▼
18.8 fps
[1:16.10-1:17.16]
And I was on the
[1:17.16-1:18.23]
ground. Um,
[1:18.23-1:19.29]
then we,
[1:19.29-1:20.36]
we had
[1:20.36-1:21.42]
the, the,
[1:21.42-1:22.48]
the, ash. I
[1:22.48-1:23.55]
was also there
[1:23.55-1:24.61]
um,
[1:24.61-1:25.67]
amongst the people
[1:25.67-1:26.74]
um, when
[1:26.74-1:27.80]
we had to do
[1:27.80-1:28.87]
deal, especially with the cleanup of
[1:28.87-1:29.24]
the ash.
▲
▼
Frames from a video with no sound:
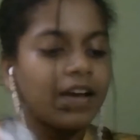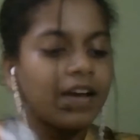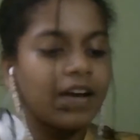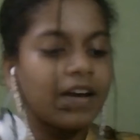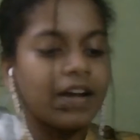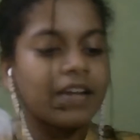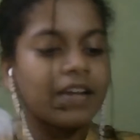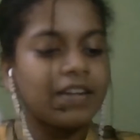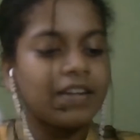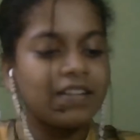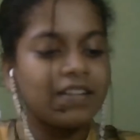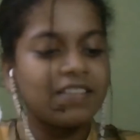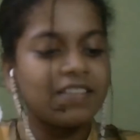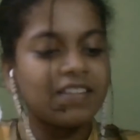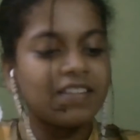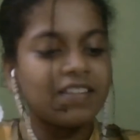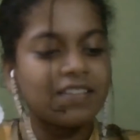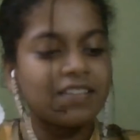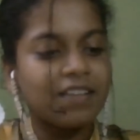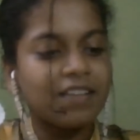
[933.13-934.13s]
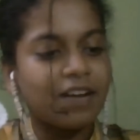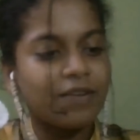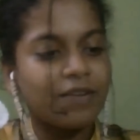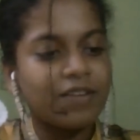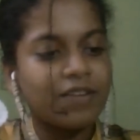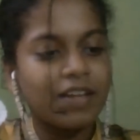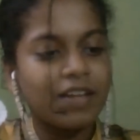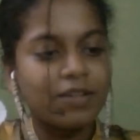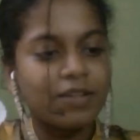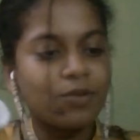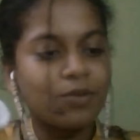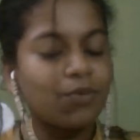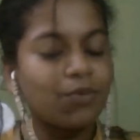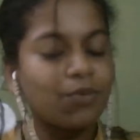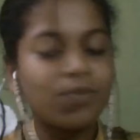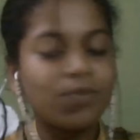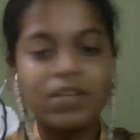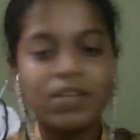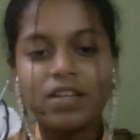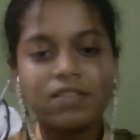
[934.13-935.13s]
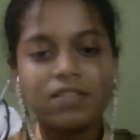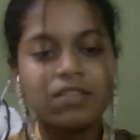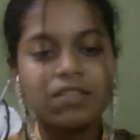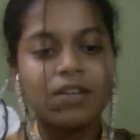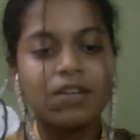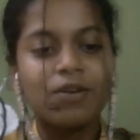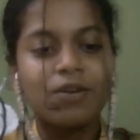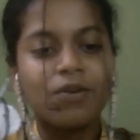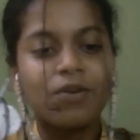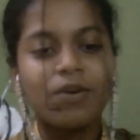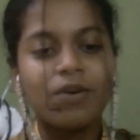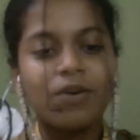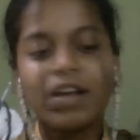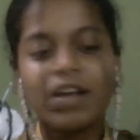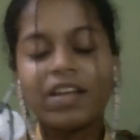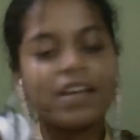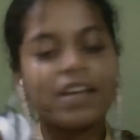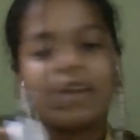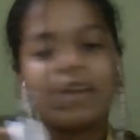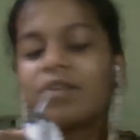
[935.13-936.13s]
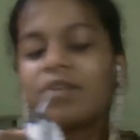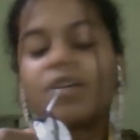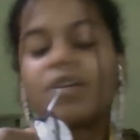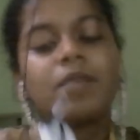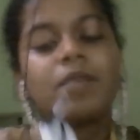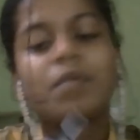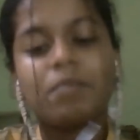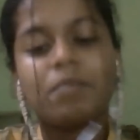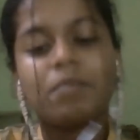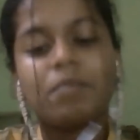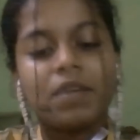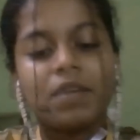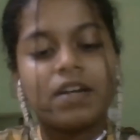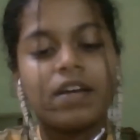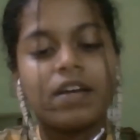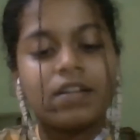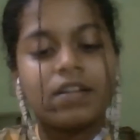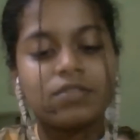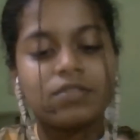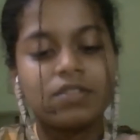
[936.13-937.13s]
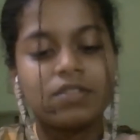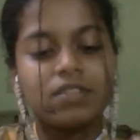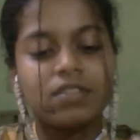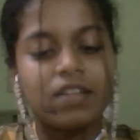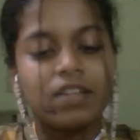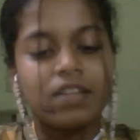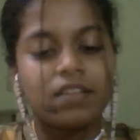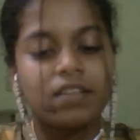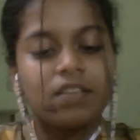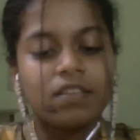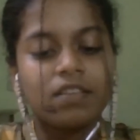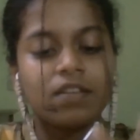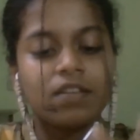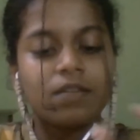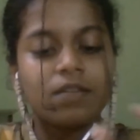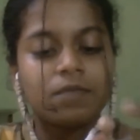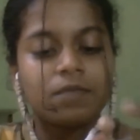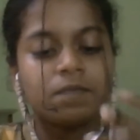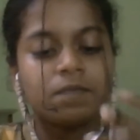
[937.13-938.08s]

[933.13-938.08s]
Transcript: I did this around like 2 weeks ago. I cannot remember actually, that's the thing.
▲
▶ [EXERCISE INSTRUCTIONS]: Give back exactly the lines of the listing above from the one that contains "[936.13-937.13s]" up to and including the one that contains "Transcript: I did", but not the pictures, and no other lines.

▶ [TASK SOLUTION]:
[936.13-937.13s]
[937.13-938.08s]

[933.13-938.08s]
Transcript: I did this around like 2 weeks ago. I cannot remember actually, that's the thing.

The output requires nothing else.